About Adrian C. Louis' Fiction
Staring at the Sun
By David Bowman
[A review of Wild Indians & Other Creatures By Adrian C. Louis, 185 pp. Reno:
University of Nevada Press.]
Theres nothing politically correct about Adrian C. Louis's wild, sometimes foolish, sometimes poignant, often cartoony and sporadically brilliant collection of short fiction, which transplants traditional Indian stories and characters to Budweiser-era America.
In the very first one, a tricky dude named Coyote is arrested by female dogcatchers and is thrown into the clink, ("He didn't move, thinking of Rodney King and knowing firsthand what a police baton felt like when it kissed the fur.") Coyote is then shot dead by a Teutonic female jailer only to be resurrected three days later, on Easter Sunday. In the next story, he's arrested again after stealing some beer from an old white cowboy. In yet another one, he beholds a monster's face inside a glass of "psychedelic gin"- it's only after several attempts to obliterate this horror that he realizes he's looking at his own reflection.
Coyote is joined by a rowdy cast of characters that includes Raven, another trickster, who has a Sioux wife named Alicia (a former nun), and Old Bear, who has a fondness for Aqua Velva and an eye for the two blond English teachers at the nearby Indian school. Usually rambunctious, these animals are also decidedly unpredictable: Raven is skeptical about the writings of Black Elk, and when it comes to television ("the constantly running mind-control machine"), he's a couch potato for Pierre Franey's "Cuisine Rapide."
As its title suggests, "Wild Indians & Other Creatures" intersperses animal tales with stories about semi-realistic flesh-and-blood Indians, who are treated in an equally irreverent fashion. Among the reappearing Indian characters are a hard-drinking whore and an in-the-closet gulf war veteran. As for non-native Americans, they appear more as Vista-style irritants than outright demons. Just about the worst thing they do here is ask inane questions about the movie "A Man Called Horse."
The book's publisher would have us believe that Mr. Louis's writing will "startle readers who harbor romantic notions of contemporary Native American life." Discounting kids who are fans of "Pocahontas," are there any Americans left who actually harbor such notions? Mr. Louis (who teaches at Oglala Lakota College on the Pine Ridge Reservation in South Dakota and is a member of the Lovelock Paiute Indian Tribe) holds nothing back when it comes to poverty and low life. But that's not all he reveals.

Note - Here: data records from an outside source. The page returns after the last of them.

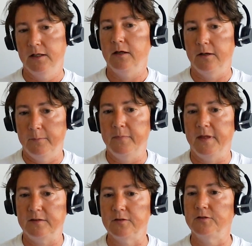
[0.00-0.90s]

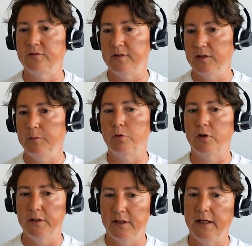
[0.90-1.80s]
That's also very
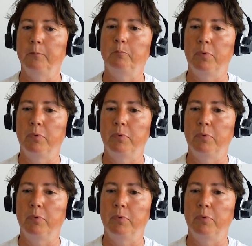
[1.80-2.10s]
important andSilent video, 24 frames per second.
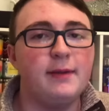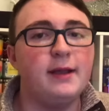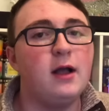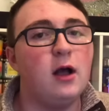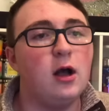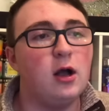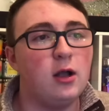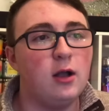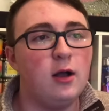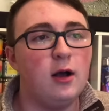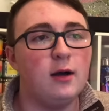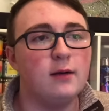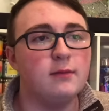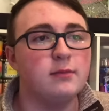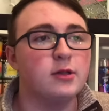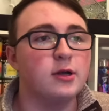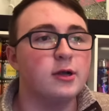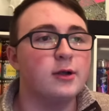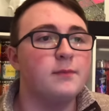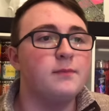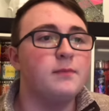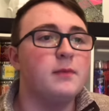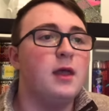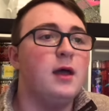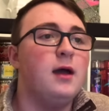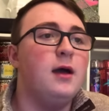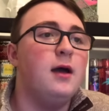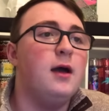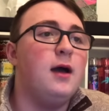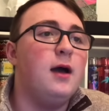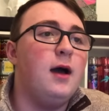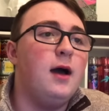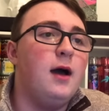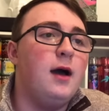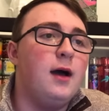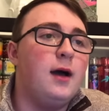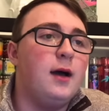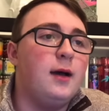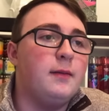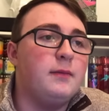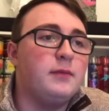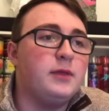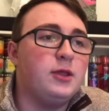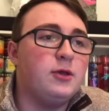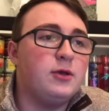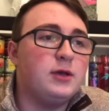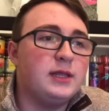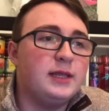Pecan Cobbler,
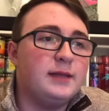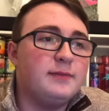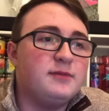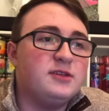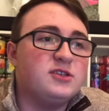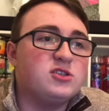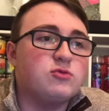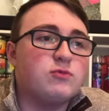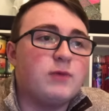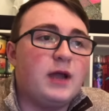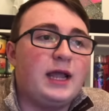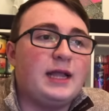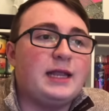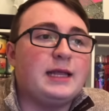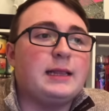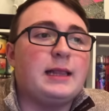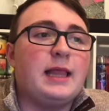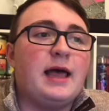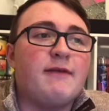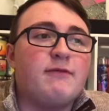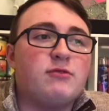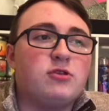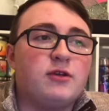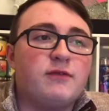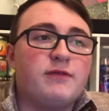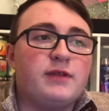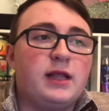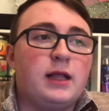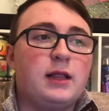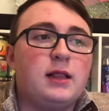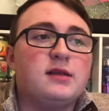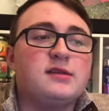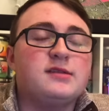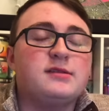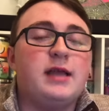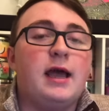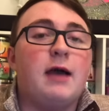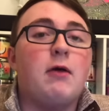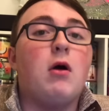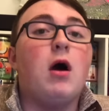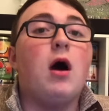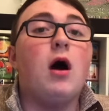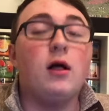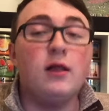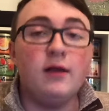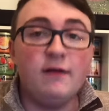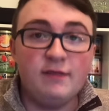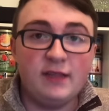Eucalyptus Rain, and Lavender Vanilla. Now,
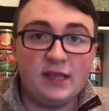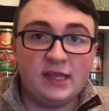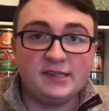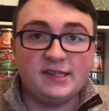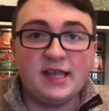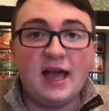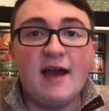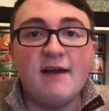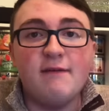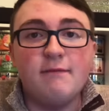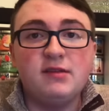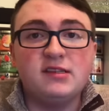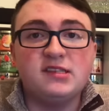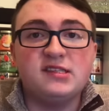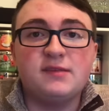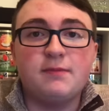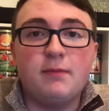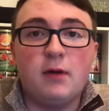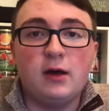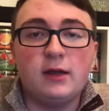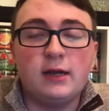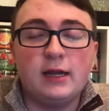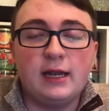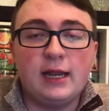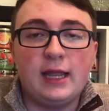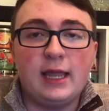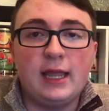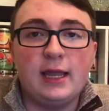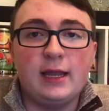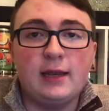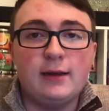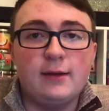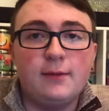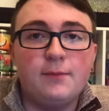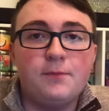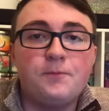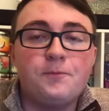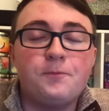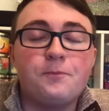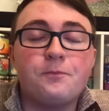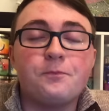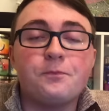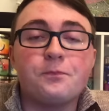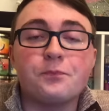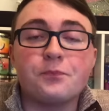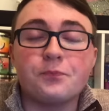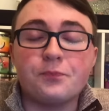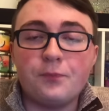all of these have been spotted in
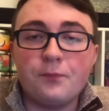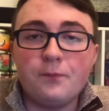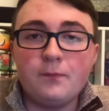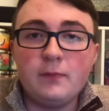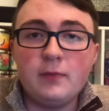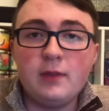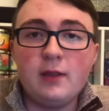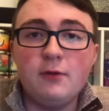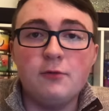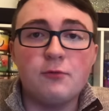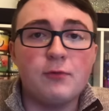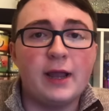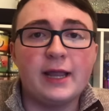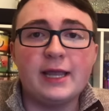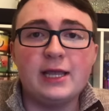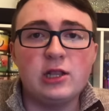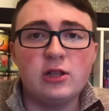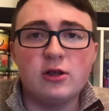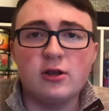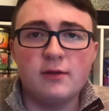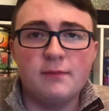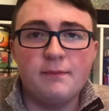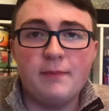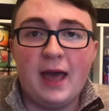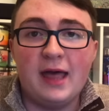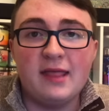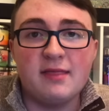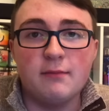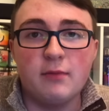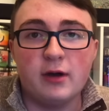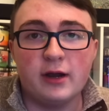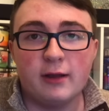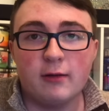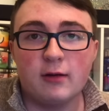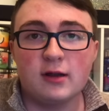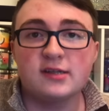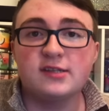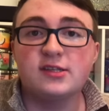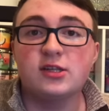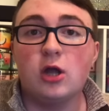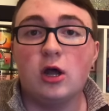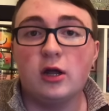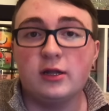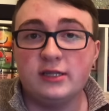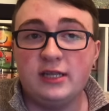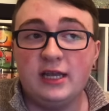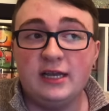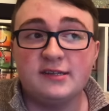regular Bath & Body Works
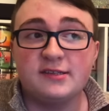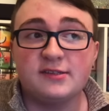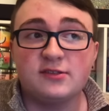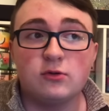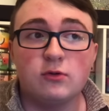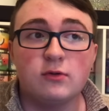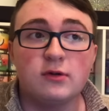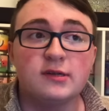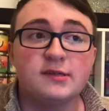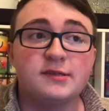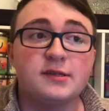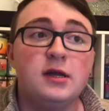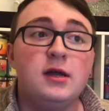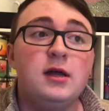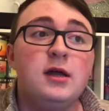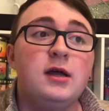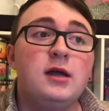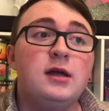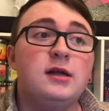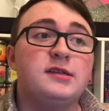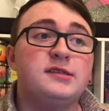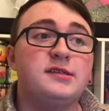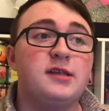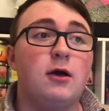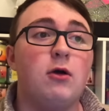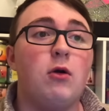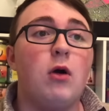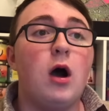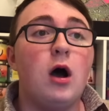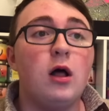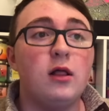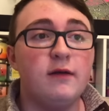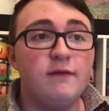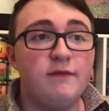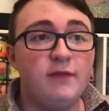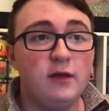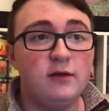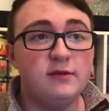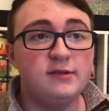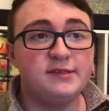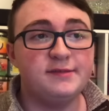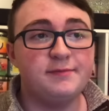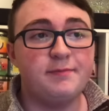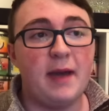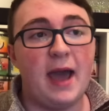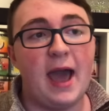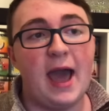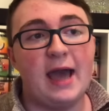non-test stores, so all of
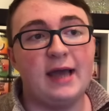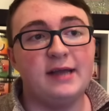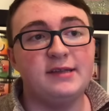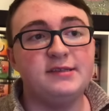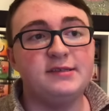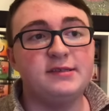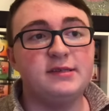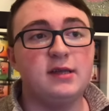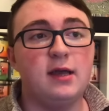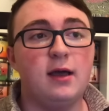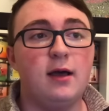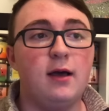those passed.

There's a funny story about two poachers who "murder" Mickey Mouse. And a tender but warped one that pushes the boundaries of bad taste to become truly affecting, about a man who fabricates a dream to seduce a woman who stutters. The best in the collection, "Sunshine Boy," concerns a child with Down syndrome who blissfully stares at the sun until it blinds him. Mr. Louis starts off this story sardonically, then surprises us with its (and his own) heartfelt grace.